The story sees Indonesia and the Netherlands cross paths in 1616, when Pieter van den Broecke, a merchant and administrator of the VOC at the time, stole coffee plants from plantations in Mocha, Yemen.

The coffee plants were then brought to Amsterdam.

Coffee traders back then wanted to preserve their coffee monopoly. Any fertile seeds or living plants were not allowed to be exported out of the Arabian Peninsula. Competition became intense due to coffee’s global popularity.

However, the climate in the Netherlands was not suitable for large-scale coffee cultivation. In 1696, the VOC successfully shipped its first live coffee plants to Batavia, which is now Jakarta.

Ten years later, the VOC took the coffee seeds from Batavia to Amsterdam. Small coffee plants and seeds were also grown at the Hortus, one of Europe’s oldest botanic gardens.

In the early 18th century, Amsterdam became the world’s coffee capital thanks to the coffee beans supplied from Java to Europe.
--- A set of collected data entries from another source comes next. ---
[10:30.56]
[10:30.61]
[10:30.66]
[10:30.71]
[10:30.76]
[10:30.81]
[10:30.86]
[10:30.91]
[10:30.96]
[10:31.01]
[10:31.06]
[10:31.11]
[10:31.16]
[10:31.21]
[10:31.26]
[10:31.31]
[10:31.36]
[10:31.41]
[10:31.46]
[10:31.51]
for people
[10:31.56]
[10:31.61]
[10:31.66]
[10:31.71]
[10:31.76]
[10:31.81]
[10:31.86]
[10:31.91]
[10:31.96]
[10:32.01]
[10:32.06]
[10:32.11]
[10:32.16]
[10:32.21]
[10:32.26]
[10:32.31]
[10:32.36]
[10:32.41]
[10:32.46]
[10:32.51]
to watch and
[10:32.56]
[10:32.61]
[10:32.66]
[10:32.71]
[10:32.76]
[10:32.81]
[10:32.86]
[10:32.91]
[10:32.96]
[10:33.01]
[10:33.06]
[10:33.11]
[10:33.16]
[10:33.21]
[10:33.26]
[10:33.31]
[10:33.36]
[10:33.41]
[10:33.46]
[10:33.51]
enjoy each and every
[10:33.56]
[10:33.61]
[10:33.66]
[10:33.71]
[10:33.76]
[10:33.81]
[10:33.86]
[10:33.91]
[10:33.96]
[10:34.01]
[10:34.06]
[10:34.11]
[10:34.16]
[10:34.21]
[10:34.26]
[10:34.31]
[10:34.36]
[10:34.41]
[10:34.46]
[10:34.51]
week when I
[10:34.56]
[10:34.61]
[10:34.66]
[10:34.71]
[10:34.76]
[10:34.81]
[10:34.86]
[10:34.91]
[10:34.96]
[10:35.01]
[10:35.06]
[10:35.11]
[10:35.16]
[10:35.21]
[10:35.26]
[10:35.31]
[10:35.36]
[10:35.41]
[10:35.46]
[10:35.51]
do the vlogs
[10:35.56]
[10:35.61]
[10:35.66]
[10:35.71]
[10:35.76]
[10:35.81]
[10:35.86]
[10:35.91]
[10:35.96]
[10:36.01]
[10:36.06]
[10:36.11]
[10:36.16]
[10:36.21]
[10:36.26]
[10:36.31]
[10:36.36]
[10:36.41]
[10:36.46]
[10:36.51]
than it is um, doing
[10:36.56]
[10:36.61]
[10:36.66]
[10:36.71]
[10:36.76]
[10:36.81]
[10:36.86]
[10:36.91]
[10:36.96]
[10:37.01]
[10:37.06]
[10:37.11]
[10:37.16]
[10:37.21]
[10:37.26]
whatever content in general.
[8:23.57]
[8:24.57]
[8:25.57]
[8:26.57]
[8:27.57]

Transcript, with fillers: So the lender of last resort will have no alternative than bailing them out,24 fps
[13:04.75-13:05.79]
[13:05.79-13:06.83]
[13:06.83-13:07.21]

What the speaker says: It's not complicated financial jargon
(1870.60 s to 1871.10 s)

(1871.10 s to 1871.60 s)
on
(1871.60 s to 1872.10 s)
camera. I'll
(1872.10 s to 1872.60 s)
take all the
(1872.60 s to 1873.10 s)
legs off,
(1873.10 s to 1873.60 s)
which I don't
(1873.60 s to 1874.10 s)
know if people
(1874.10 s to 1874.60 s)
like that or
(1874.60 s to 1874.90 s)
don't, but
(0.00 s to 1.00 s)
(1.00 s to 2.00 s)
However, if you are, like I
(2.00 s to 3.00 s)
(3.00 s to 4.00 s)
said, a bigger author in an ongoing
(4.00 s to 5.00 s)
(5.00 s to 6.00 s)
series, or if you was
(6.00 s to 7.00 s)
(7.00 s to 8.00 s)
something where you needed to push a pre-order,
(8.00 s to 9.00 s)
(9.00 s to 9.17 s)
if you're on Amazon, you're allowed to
The coffee trade was profitable and was under the control of the Dutch colonial government.

The government then implemented the Cultuurstelsel (cultivation system), which obliged farmers to pay the Dutch treasury with their labor or crops, like coffee.

Eduard Douwes Dekker, a Dutch writer who went by the pen name Multatuli, wrote a novel titled Max Havelaar in 1860 that criticized Cultuurstelsel and helped change the Dutch public opinion about the system.

A Story of Coffee at the Erasmus Huis features six chalkboards with facts about coffee placed against the wall. It also displays manual coffee brewing equipment for traditional and modern coffee shops in two separate glass cases.

Inspired by the interior design of modern coffee shops, the chalkboards were designed in the Netherlands and sent to Indonesia through Hortus’ digital highways.

According to Bob Wardhana, the exhibition’s project manager, the chalkboard’s whimsical handwritten descriptions would be relatable to its readers as they give the impression of a learning process.

Also, the fact that chalkboards can be easily erased teaches us not to forget what has passed, he said.

“By reading its history, we can understand the coffee that we enjoy,” he explained, adding that the coffee trend in Indonesia was a driving force of the exhibition.